The present search area contains:
- 9 proprietary LLMs
- 11 embedding fashions
- 4 normal immediate methods
- 3 retrievers
- 4 textual content splitters (with parameter configurations)
- 4 agentic RAG flows and 1 non-agentic RAG stream, every with related hierarchical hyperparameters
New elements, akin to fashions, flows, or search modules, will be added or modified by way of configuration recordsdata. Detailed walkthroughs can be found to assist customization.

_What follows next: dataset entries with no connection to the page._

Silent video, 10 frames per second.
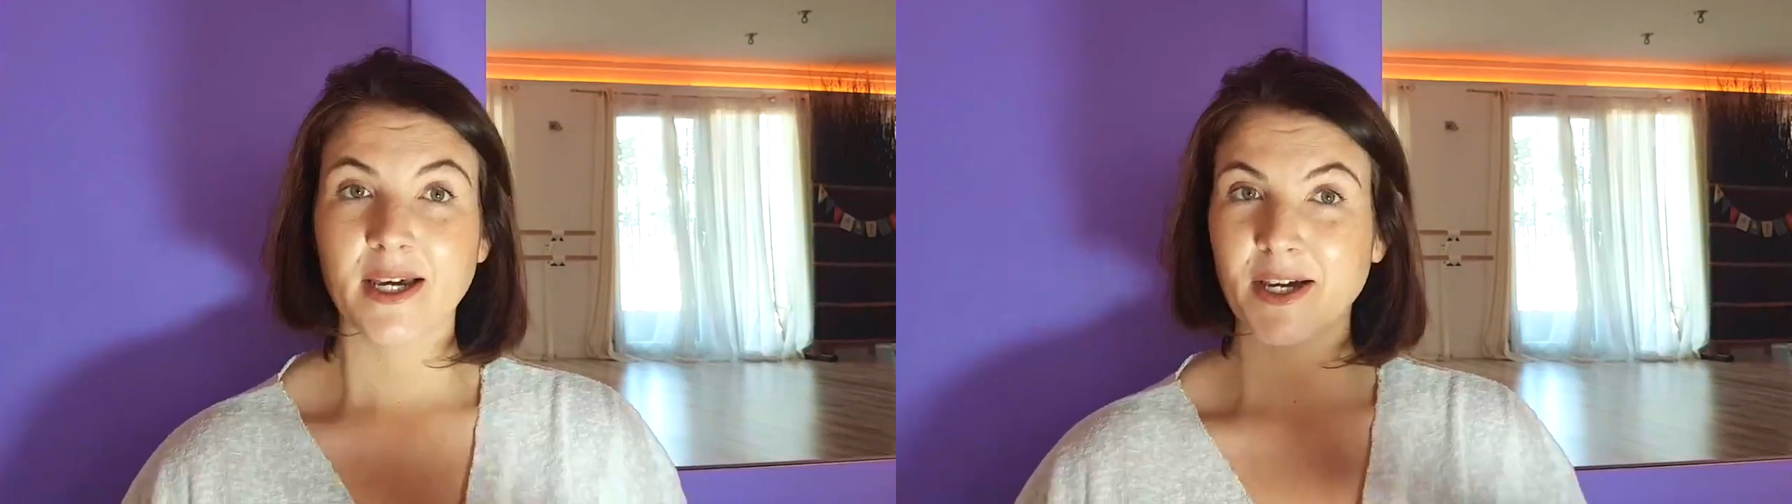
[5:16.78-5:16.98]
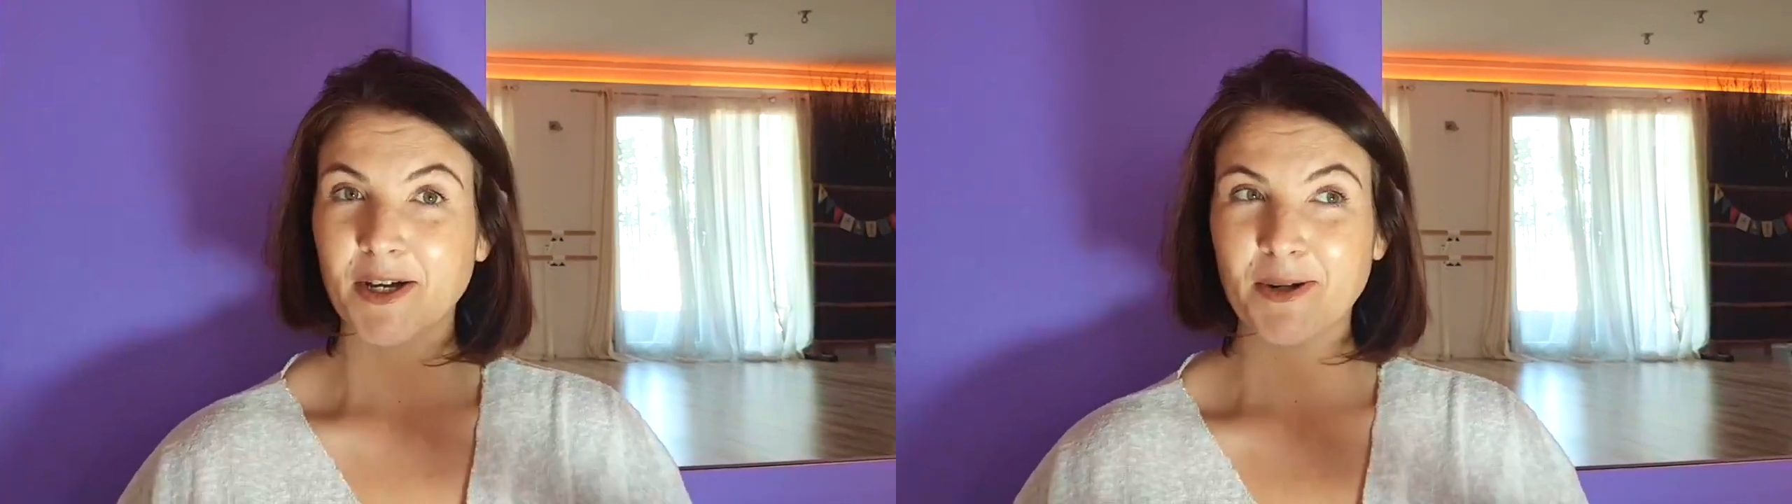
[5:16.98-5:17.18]

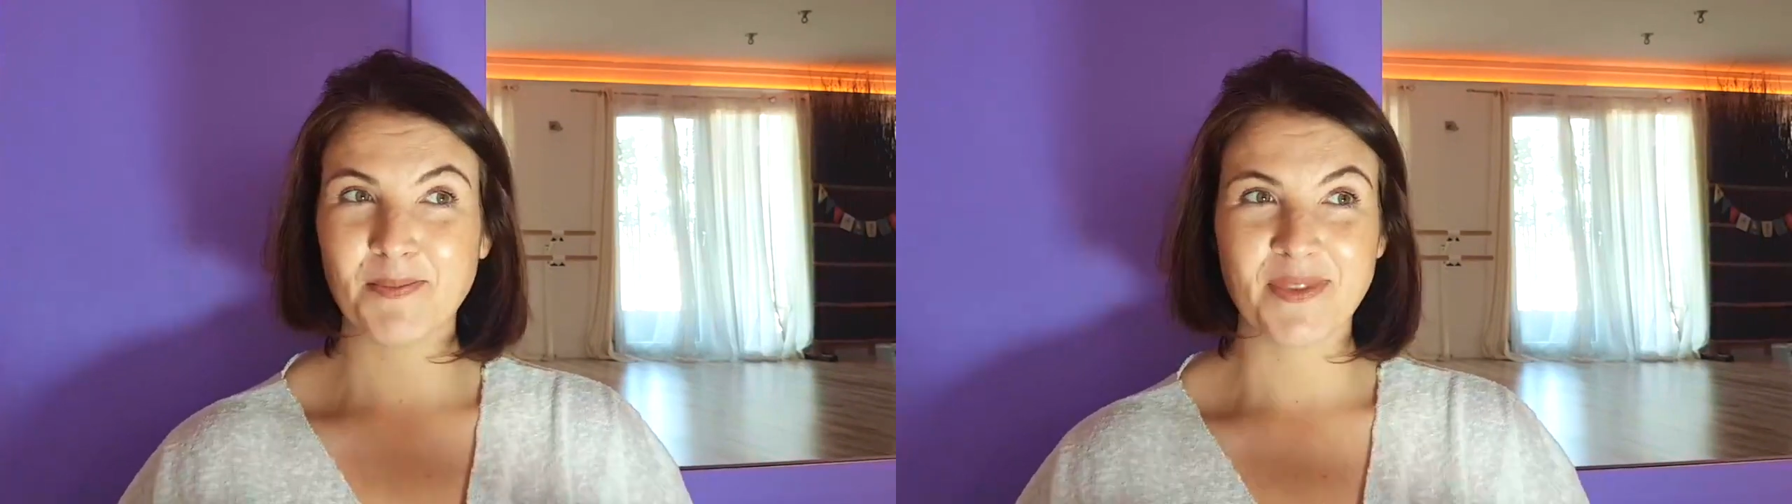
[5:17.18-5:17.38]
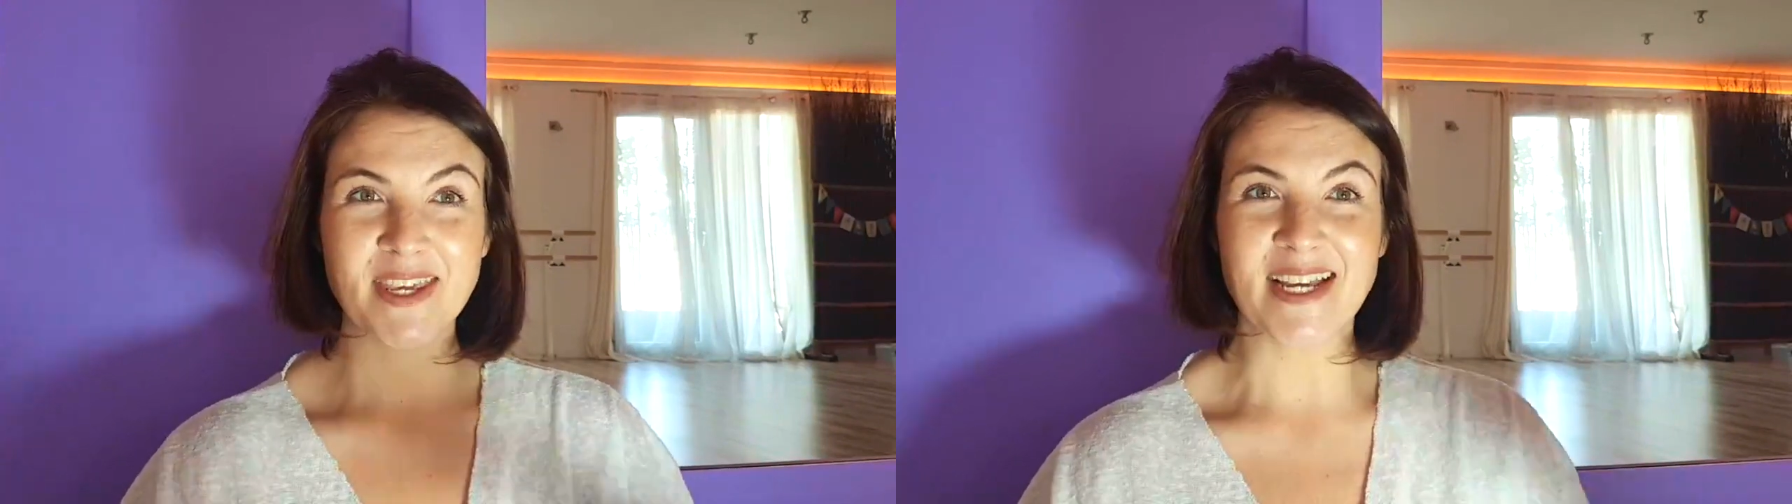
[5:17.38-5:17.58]

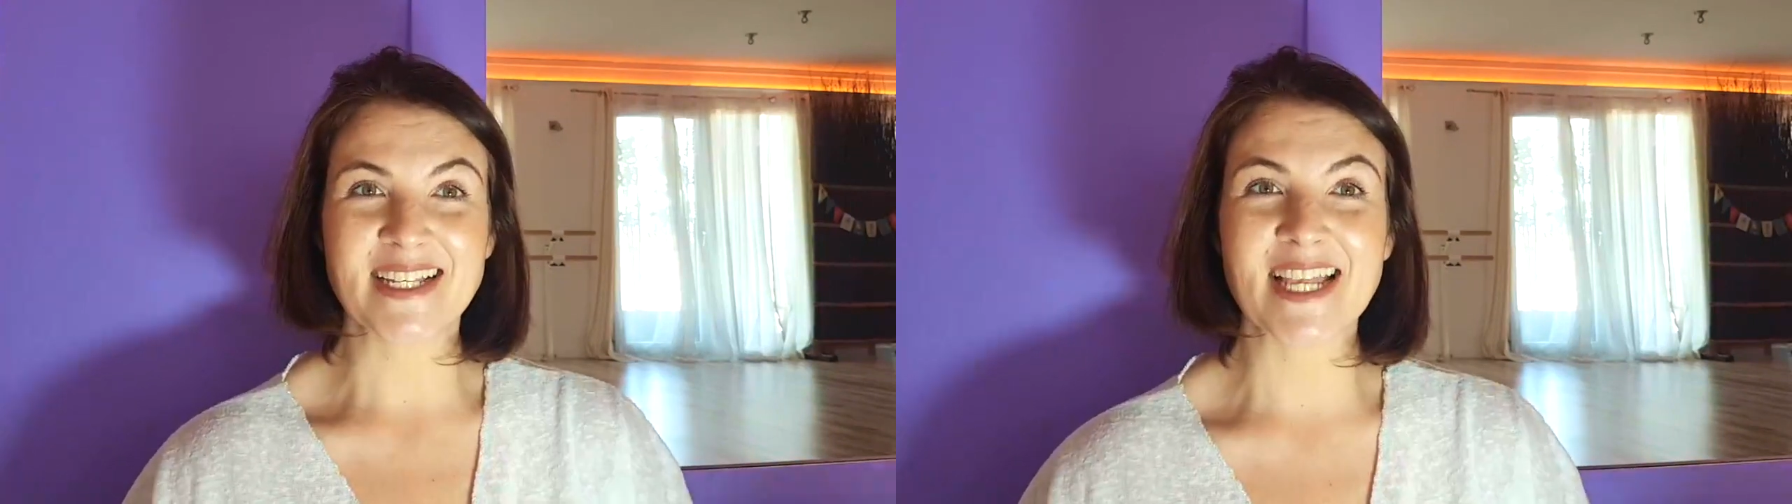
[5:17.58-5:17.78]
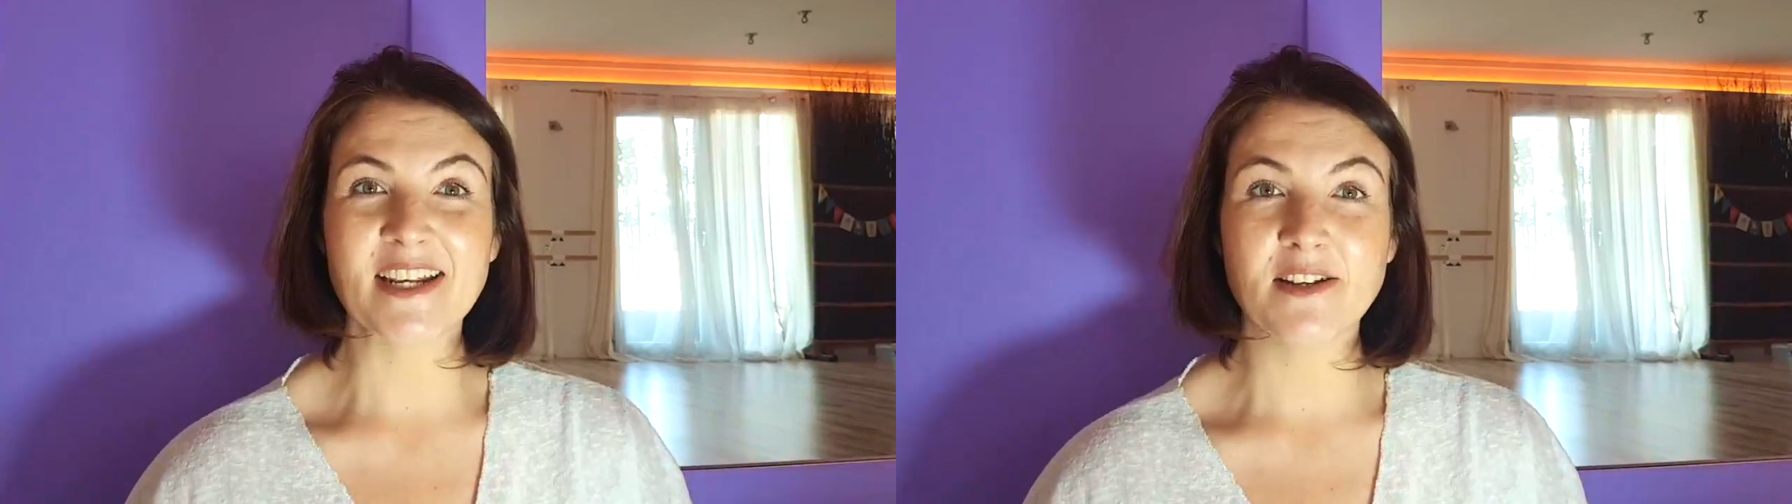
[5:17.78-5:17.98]
the
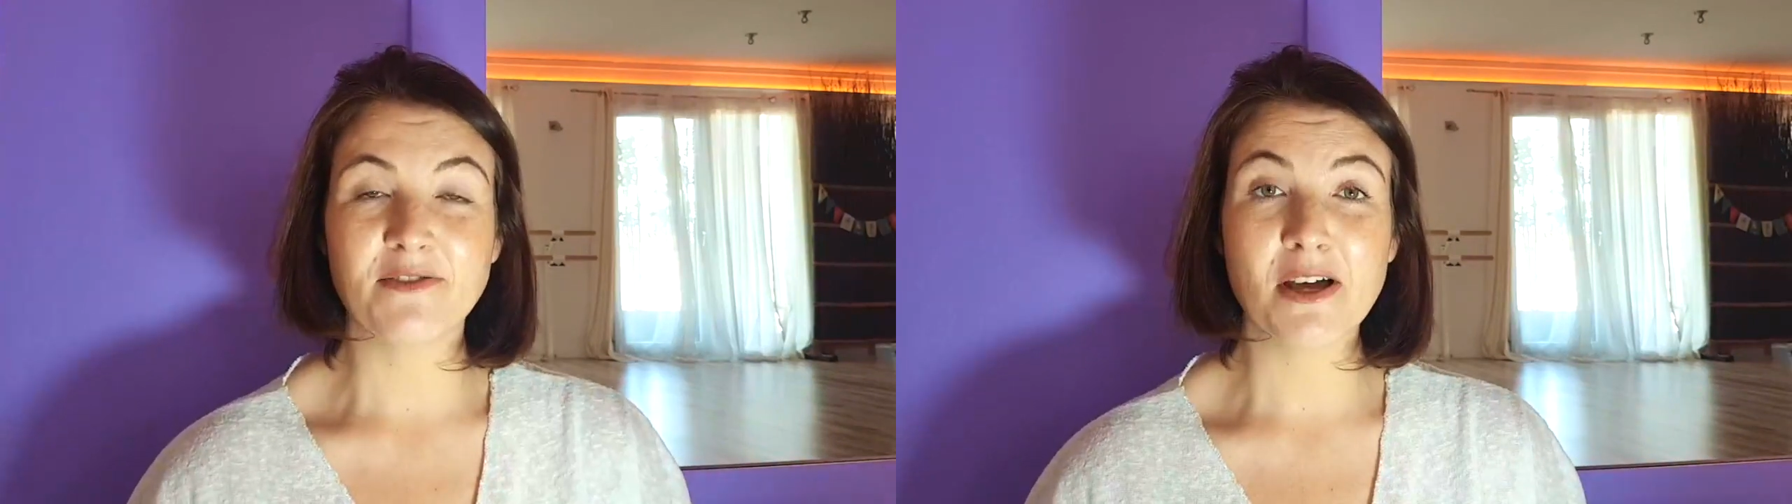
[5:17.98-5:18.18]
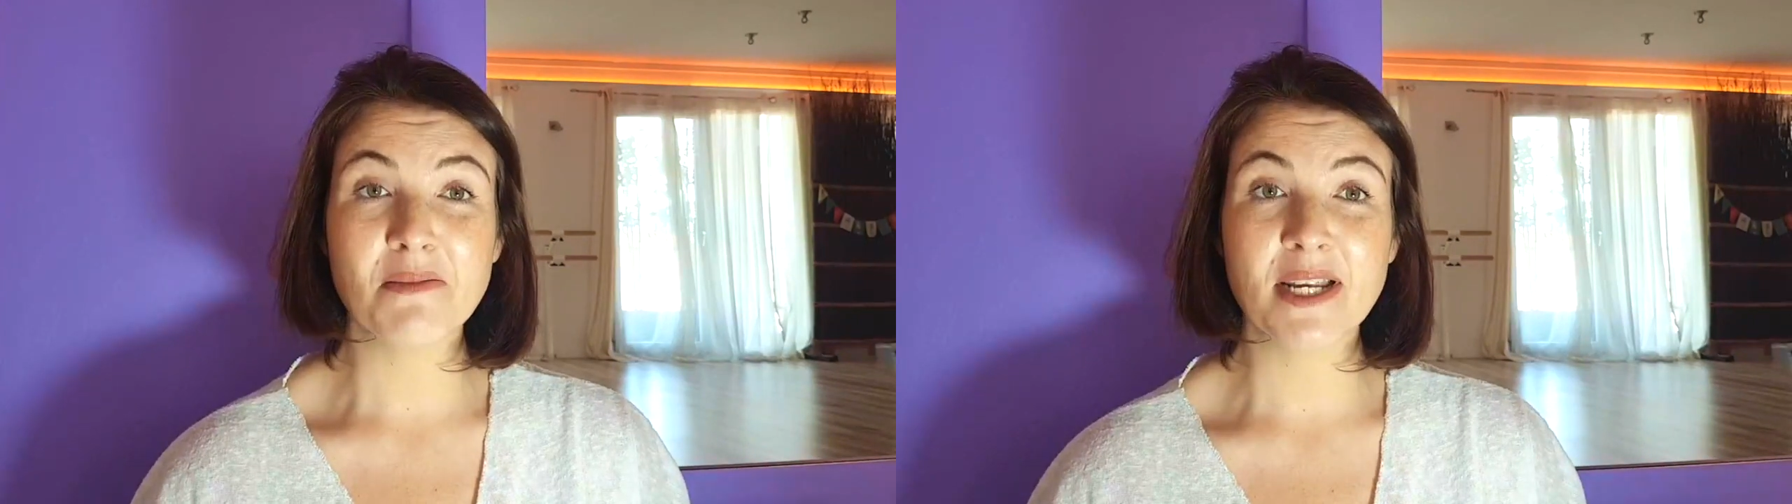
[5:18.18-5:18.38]
extended
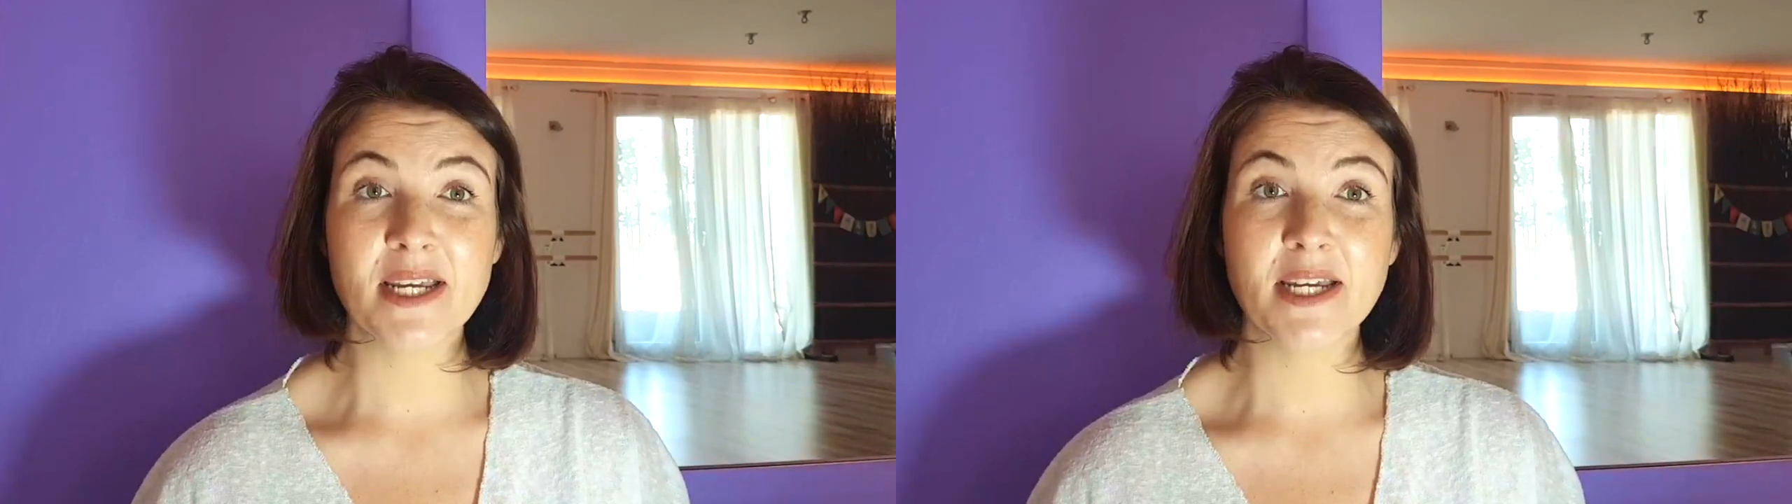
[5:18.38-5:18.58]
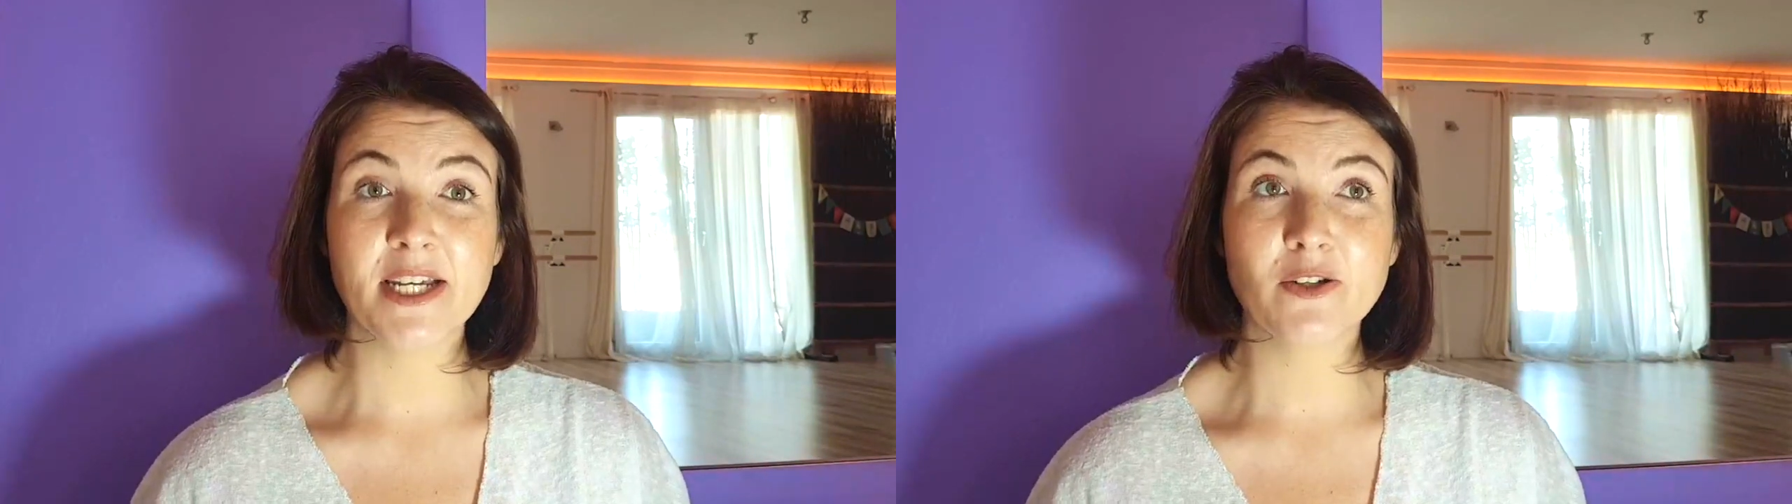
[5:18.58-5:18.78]
family.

syftr is developed totally within the open. We welcome contributions by way of pull requests, characteristic proposals, and benchmark reviews. We’re significantly focused on concepts that advance the analysis course or enhance the framework’s extensibility.
What’s forward for syftr
syftr remains to be evolving, with a number of energetic areas of analysis designed to increase its capabilities and sensible affect:
- Meta-learning
Presently, every search is carried out from scratch. We’re exploring meta-learning methods that leverage prior runs throughout related duties to speed up and information future searches. - Multi-agent workflow analysis
Whereas multi-agent techniques are gaining traction, they introduce further complexity and value. We’re investigating how these workflows evaluate to single-agent and non-agentic pipelines, and when their tradeoffs are justified. - Composability with immediate optimization frameworks
syftr is complementary to instruments like DSPy, Hint, and TextGrad, which optimize textual elements inside workflows. We’re exploring methods to extra deeply combine these techniques to collectively optimize construction and language. - Extra agentic duties
We began with question-answer duties, a vital manufacturing use case for brokers. Subsequent, we plan to quickly broaden syftr’s job repertoire to code era, information evaluation, and interpretation. We additionally invite the neighborhood to counsel further duties for syftr to prioritize.
As these efforts progress, we intention to broaden syftr’s worth as a analysis software, a benchmarking framework, and a sensible assistant for system-level generative AI design.
In case you’re working on this area, we welcome your suggestions, concepts, and contributions.
Attempt the code, learn the analysis
To discover syftr additional, try the GitHub repository or read the full paper on ArXiv for particulars on methodology and outcomes.
Syftr has been accepted to seem on the International Conference on Automated Machine Learning (AutoML) in September, 2025 in New York Metropolis.
We sit up for seeing what you construct and discovering what’s subsequent, collectively.